[Dataset entries]
━━━

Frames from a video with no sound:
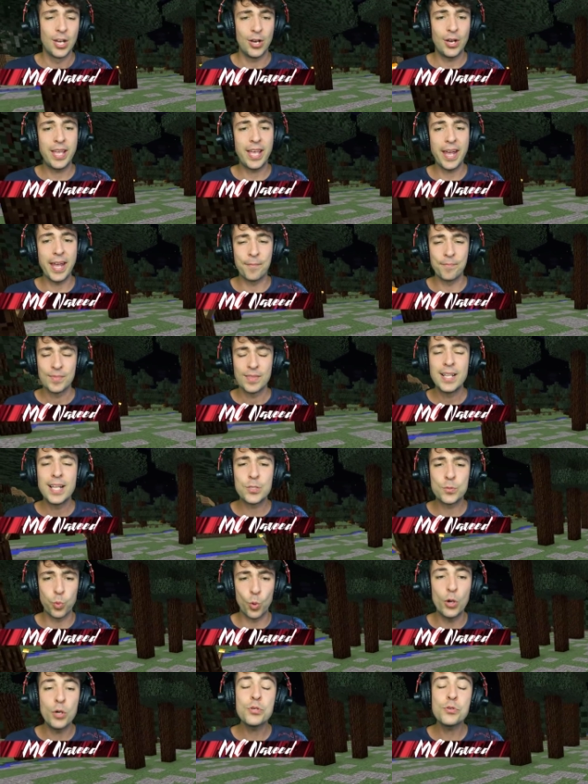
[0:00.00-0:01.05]
Okay,
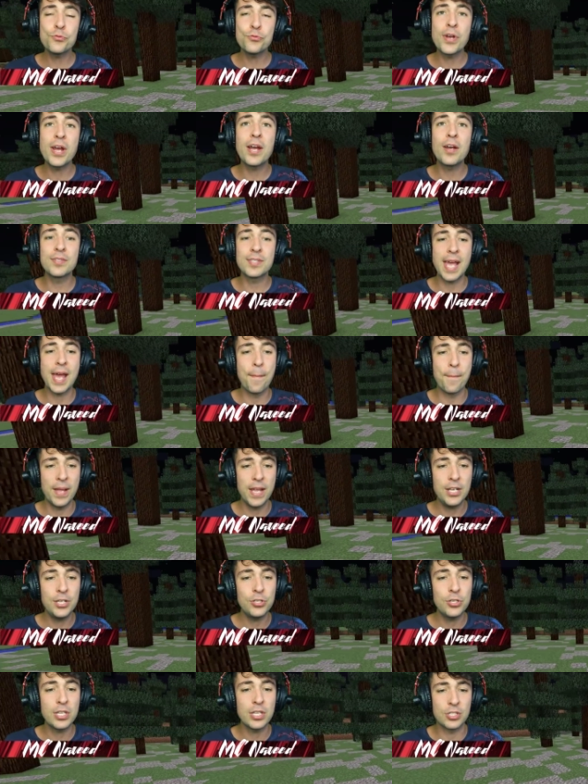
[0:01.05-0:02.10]
let's wander around and
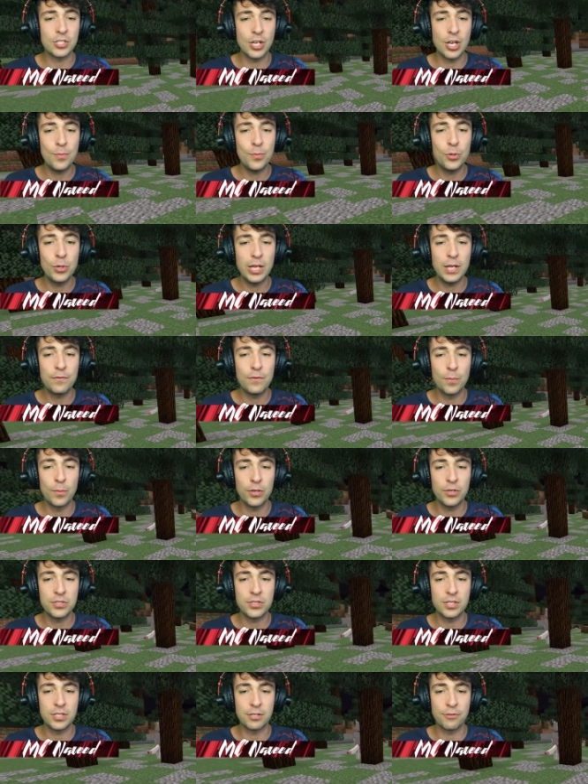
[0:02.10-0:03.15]
make sure there's no more evil
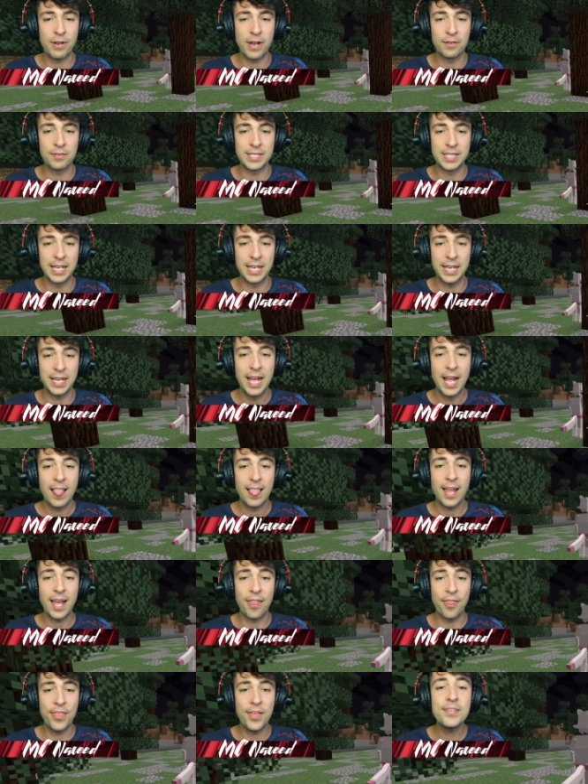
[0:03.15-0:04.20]
monsters around here,
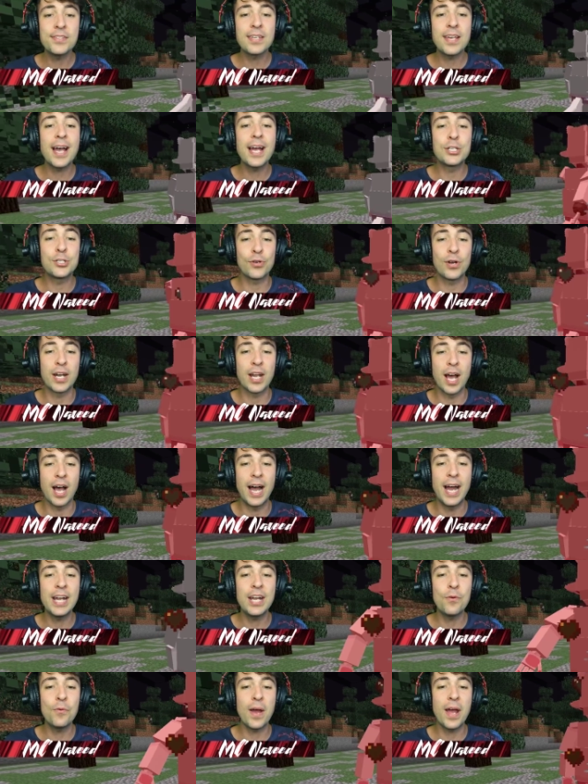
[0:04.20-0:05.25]
like this guy trying to
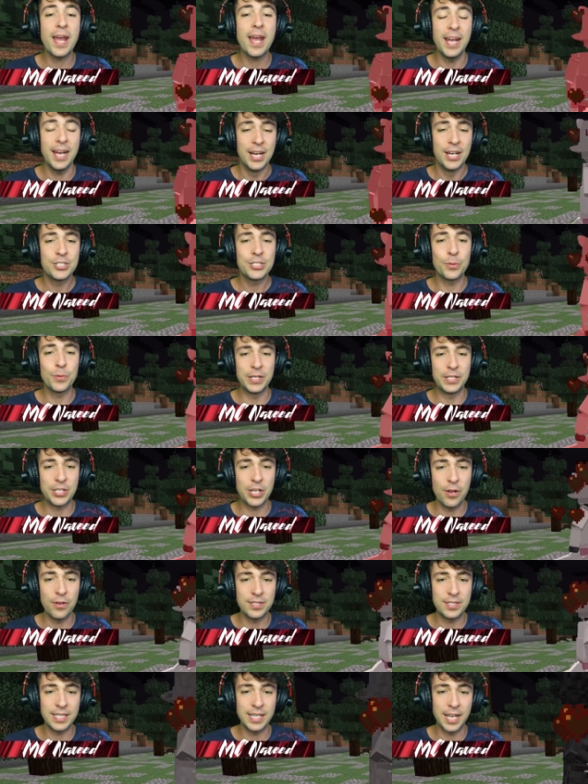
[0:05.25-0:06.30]
hide away so we
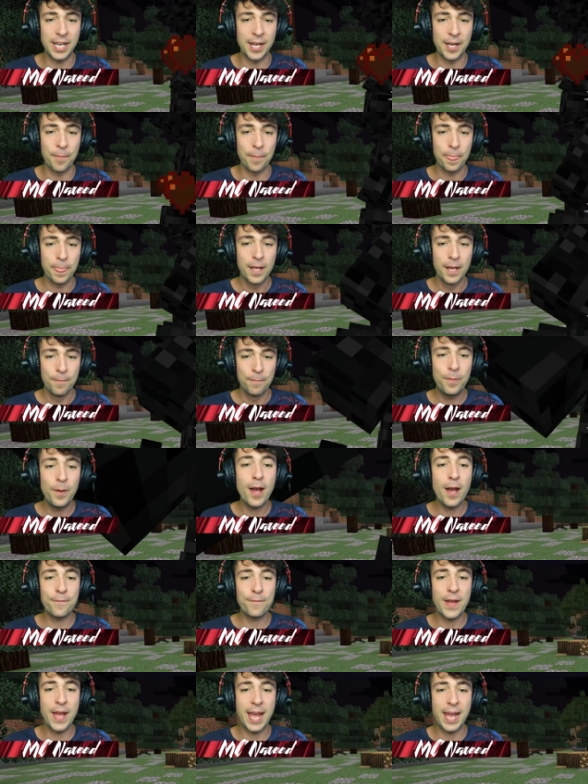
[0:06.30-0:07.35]
don't see him.
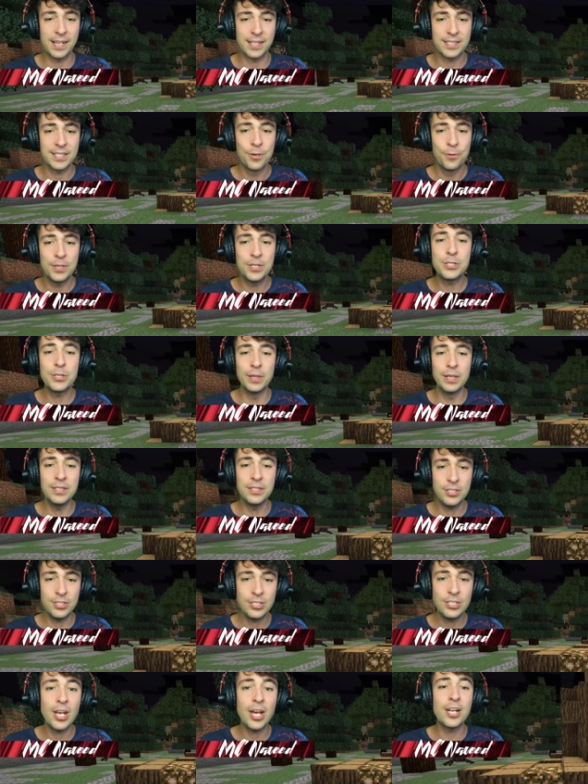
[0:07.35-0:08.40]
Perfect! We're doing
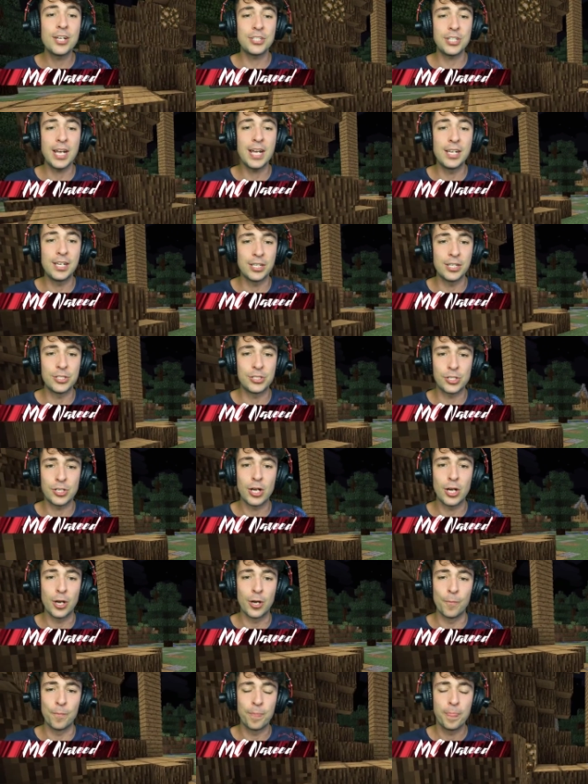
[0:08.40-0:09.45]
such a good
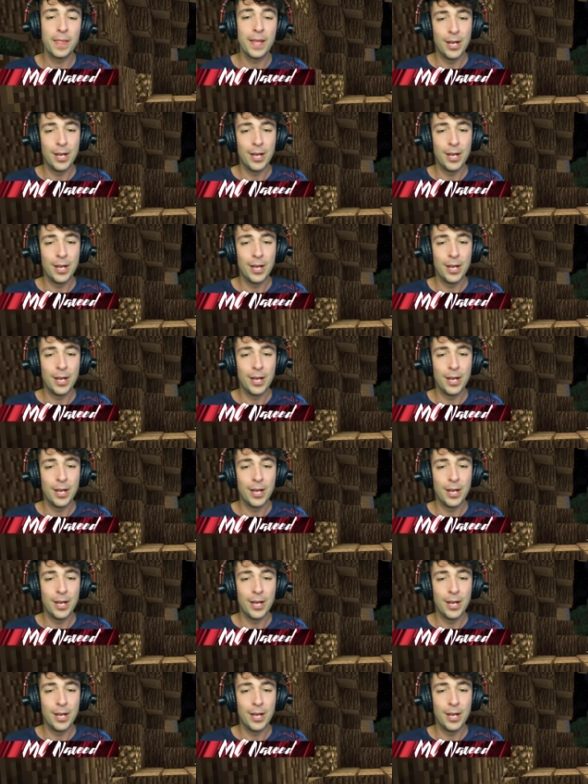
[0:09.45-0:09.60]
job.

━━━

WHAT YOU WILL DO:
Please print the lines from the one holding "[0:02.10-0:03.15]" through the end of the records above, unchanged and with the pictures left out.

EXERCISE RESPONSE:
[0:02.10-0:03.15]
make sure there's no more evil
[0:03.15-0:04.20]
monsters around here,
[0:04.20-0:05.25]
like this guy trying to
[0:05.25-0:06.30]
hide away so we
[0:06.30-0:07.35]
don't see him.
[0:07.35-0:08.40]
Perfect! We're doing
[0:08.40-0:09.45]
such a good
[0:09.45-0:09.60]
job.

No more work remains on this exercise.